■ What to produce: Copy out the full listing below as it stands, with its pictures left behind.

■ Available records:
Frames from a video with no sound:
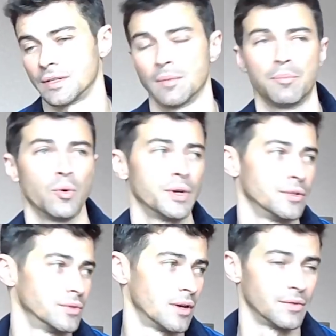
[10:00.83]
thing, a boy
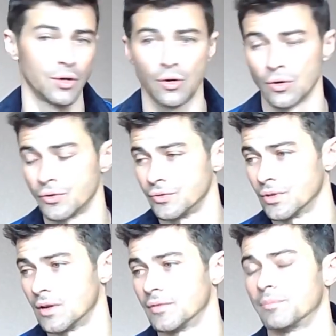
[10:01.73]
you love, a girl you
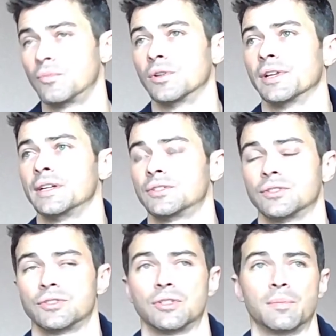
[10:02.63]
love, a
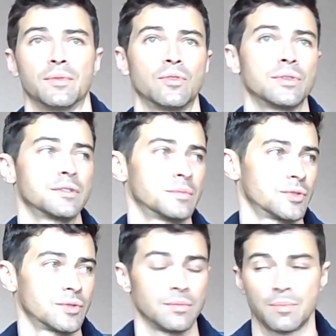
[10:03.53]
relationship, a Christmas
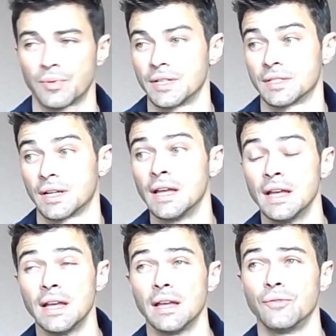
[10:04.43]
tree with presents. Like,
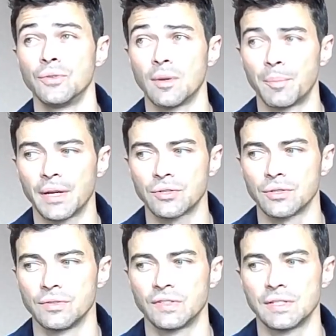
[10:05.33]
if you can picture,
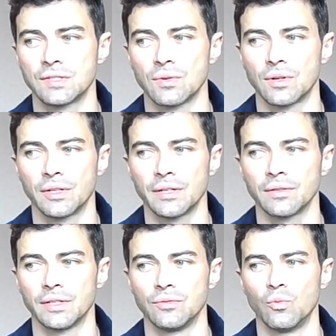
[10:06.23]
you see it so
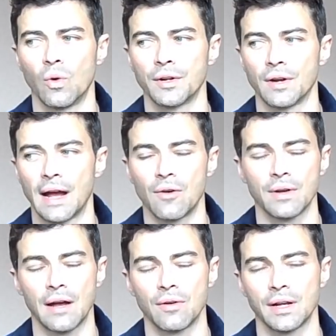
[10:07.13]
clearly, you wonder how
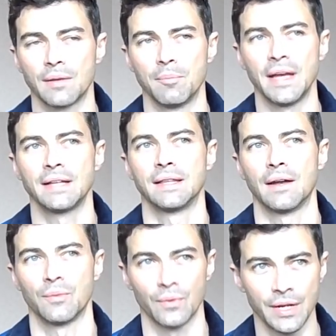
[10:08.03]
I can make that
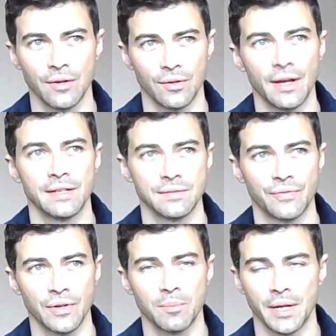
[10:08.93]
real as
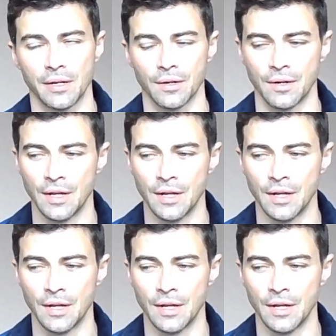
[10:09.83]
a filmmaker.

■ Solution for this task:
Frames from a video with no sound:
[10:00.83]
thing, a boy
[10:01.73]
you love, a girl you
[10:02.63]
love, a
[10:03.53]
relationship, a Christmas
[10:04.43]
tree with presents. Like,
[10:05.33]
if you can picture,
[10:06.23]
you see it so
[10:07.13]
clearly, you wonder how
[10:08.03]
I can make that
[10:08.93]
real as
[10:09.83]
a filmmaker.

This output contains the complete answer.